12. — DE Mme DE SÉVIGNÉ À M. DE POMPONNE.[modifier]

Jeudi au soir, janvier 1665.

Enfin, la mère, la belle-fille et le frère ont obtenu d’être ensemble ; ils s’en vont à Montluçon, au fond de l’Auvergne. La mère avait permission d’aller au Parc-aux-Dames avec sa fille ; mais sa belle-fille l’entraîne. Pour M. et madame de Charost, ils sont partis pour Ancenis ; Pecquet et Lavalée sont encore à la Bastille. Y at-il rien au monde de si horrible que cette injustice ? On a donné un autre valet de chambre au malheureux. M. d’Artagnan est sa seule consolation dans le voyage. On dit que celui qui le gardera à Pignerol est un fort honnête homme. Dieu le veuille ! ou, pour mieux dire, Dieu le garde ! Il l’a protégé si visiblement, qu’il faut croire qu’il en a un soin tout particulier. La Forêt, son défunt écuyer, l’aborda comme il s’en allait ; il lui dit : Je suis ravi de vous voir, je sais votre fidélité et votre affection : dites à nos femmes qu’elles ne s’abattent point, que j’ai du courage de reste, et que je me porte bien. En vérité, cela est admirable. Adieu, mon cher monsieur ; soyons comme lui, et ayons du courage, ne nous accoutumons point à la joie que nous donna l’admirable arrêt de samedi.

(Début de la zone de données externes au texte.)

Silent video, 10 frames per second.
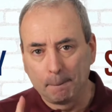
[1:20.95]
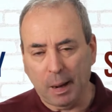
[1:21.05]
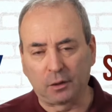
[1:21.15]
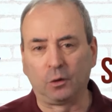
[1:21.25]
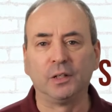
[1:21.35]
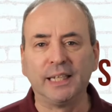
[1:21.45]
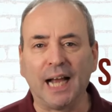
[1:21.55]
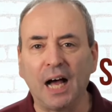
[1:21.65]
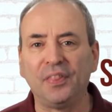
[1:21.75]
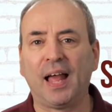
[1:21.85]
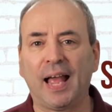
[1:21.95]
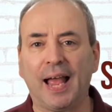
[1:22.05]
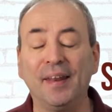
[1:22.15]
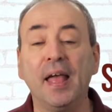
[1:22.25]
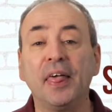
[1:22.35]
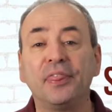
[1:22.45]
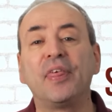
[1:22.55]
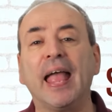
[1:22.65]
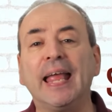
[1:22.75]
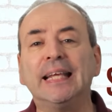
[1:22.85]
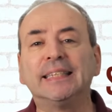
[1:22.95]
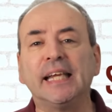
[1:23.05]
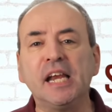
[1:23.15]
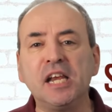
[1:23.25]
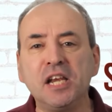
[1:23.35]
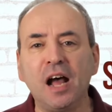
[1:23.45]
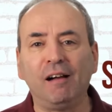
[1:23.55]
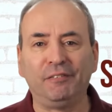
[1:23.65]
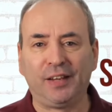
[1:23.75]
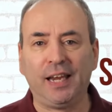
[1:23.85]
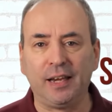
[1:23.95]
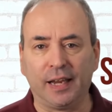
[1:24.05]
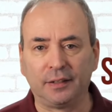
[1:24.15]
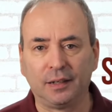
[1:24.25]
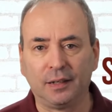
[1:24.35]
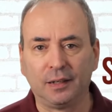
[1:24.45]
But on the other hand, there is enough in itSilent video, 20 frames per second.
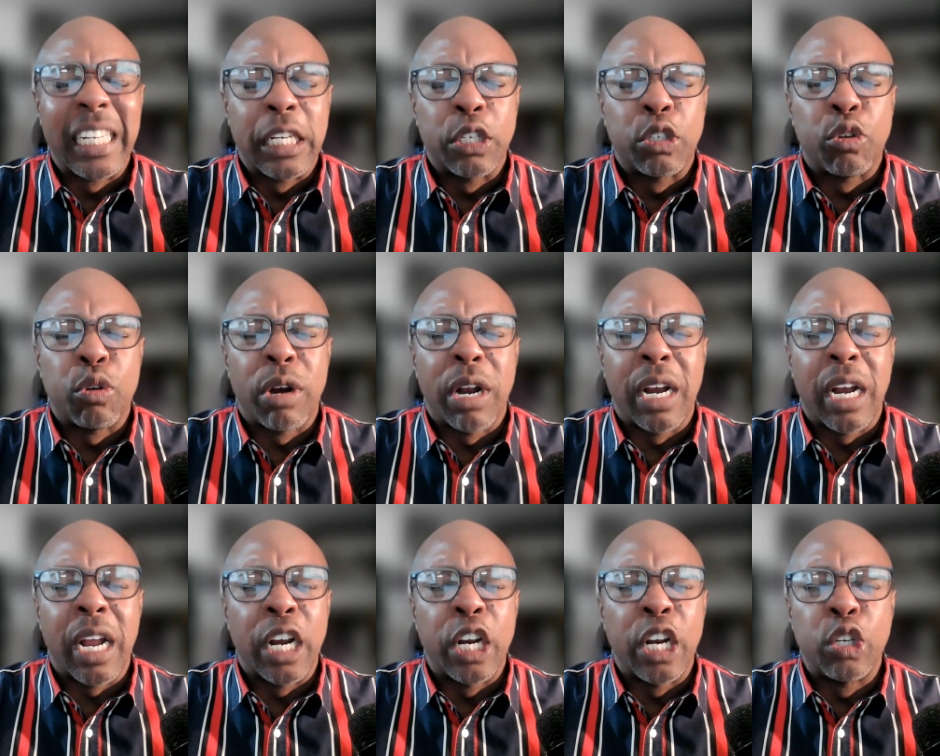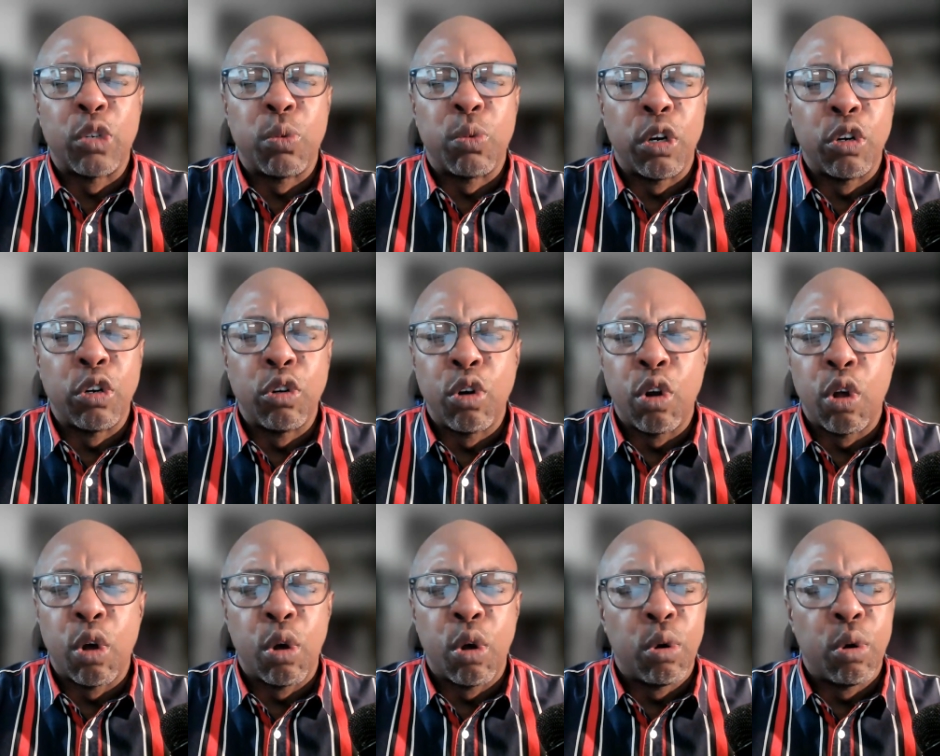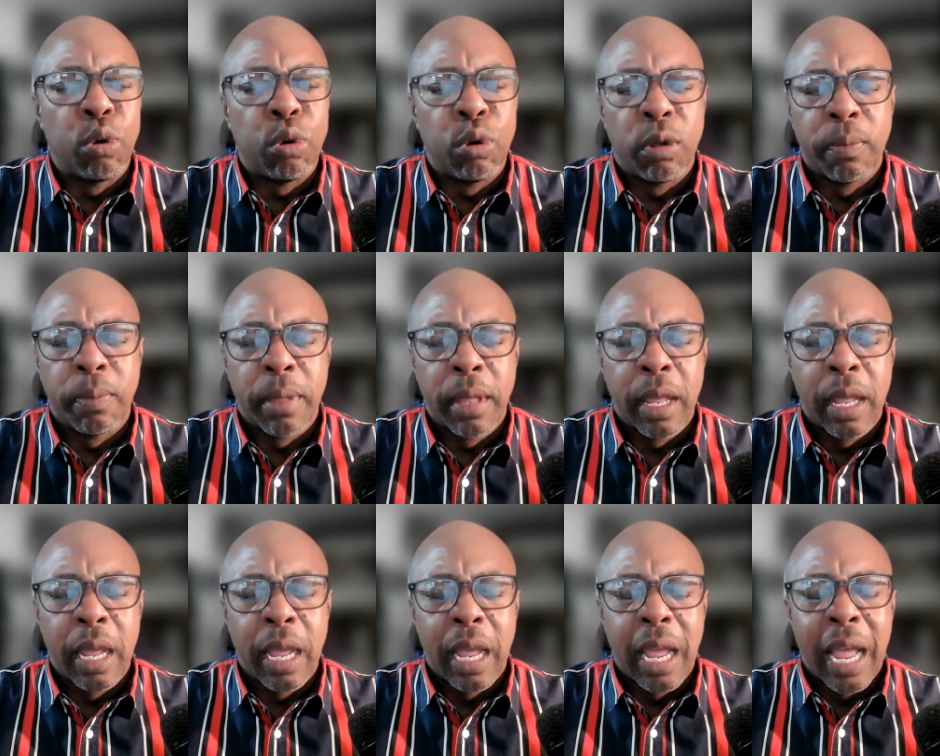so that others will know
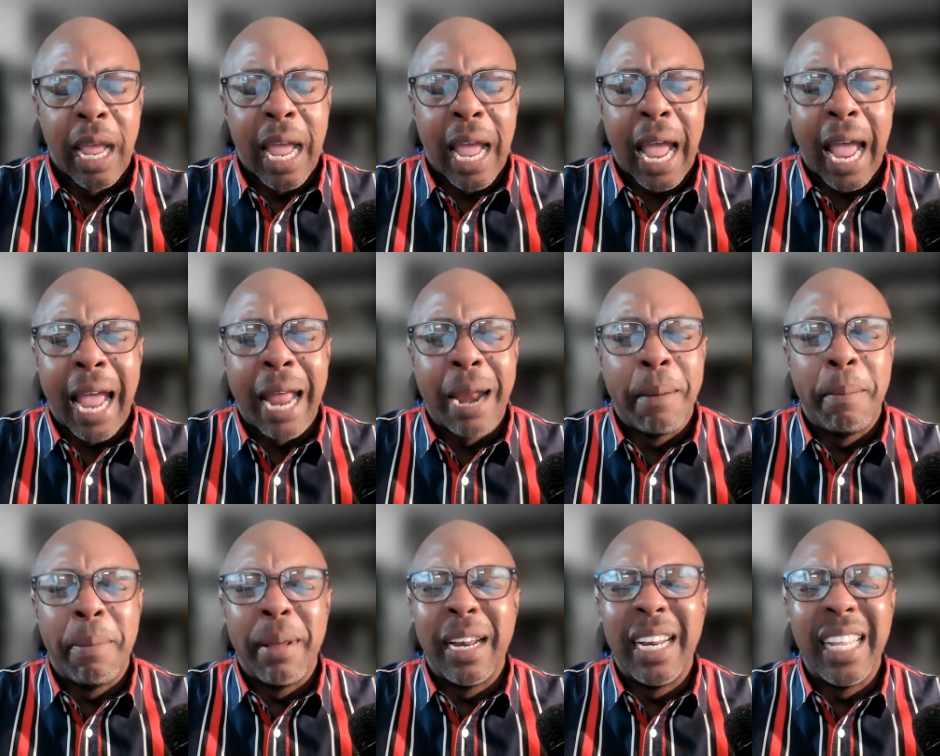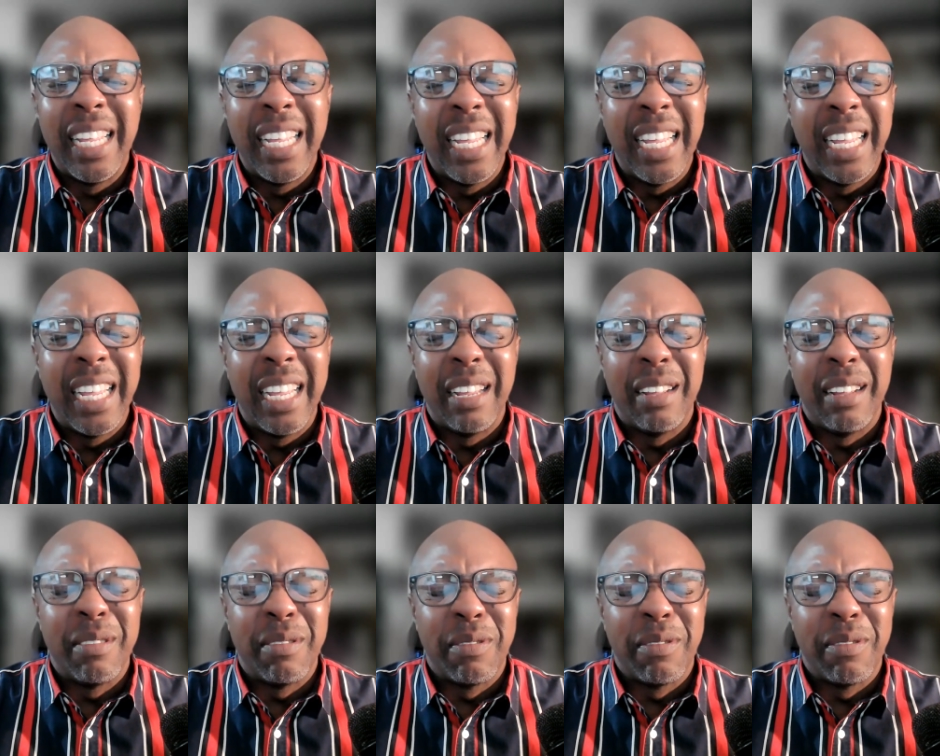and believe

Madame de Grignan[1] est morte.

Vendredi au soir.

Il me semble, par vos beaux remercîments, que vous me donniez mon congé ; mais je ne le prends pas encore. Je prétends vous écrire quand il me plaira ; et dès qu’il y aura des vers du Pont-Neuf et autres, je vous les enverrai fort bien. Notre cher ami est par les chemins. Il a couru un bruit qu’il était bien malade ; tout le monde disait : Quoi ! déjà... On disait encore que M. d’Artagnan avait envoyé demander à la cour ce qu’il ferait de son prisonnier malade, et qu’on lui avait répondu durement qu’il le menât toujours, eu quelque état qu’il fût. Tout cela est faux ; mais on voit par là ce qu’on a dans le cœur, et combien il est dangereux de donner des fondements sur quoi on augmente tout ce qu’on veut. Pecquet et Lavalée sont toujours à la Bastille ; en vérité, cette conduite est admirable. On recommencera la chambre après les Rois.

Je crois que les pauvres exilés sont arrivés présentement à leur gîte. Quand notre ami sera au sien, je vous le manderai ; car il le faut mettre jusqu’à Pignerol, et plût à Dieu que de Pignerol nous le puissions faire venir où nous voudrions bien [2]! Et vous, mon pauvre monsieur, combien durera encore votre exil ? J’y pense bien souvent. Mille compliments à monsieur votre père. On m’a dit que madame votre femme est ici ; je Tirai voir. J’ai soupe hier avec une de nos amies ; nous parlâmes de vous aller voir.


  1. Angélique-Claire d’Angennes, première femme de M. de Grignan.
  2. Fouquet mourut en 1680, dans sa prison (selon l’opinion commune).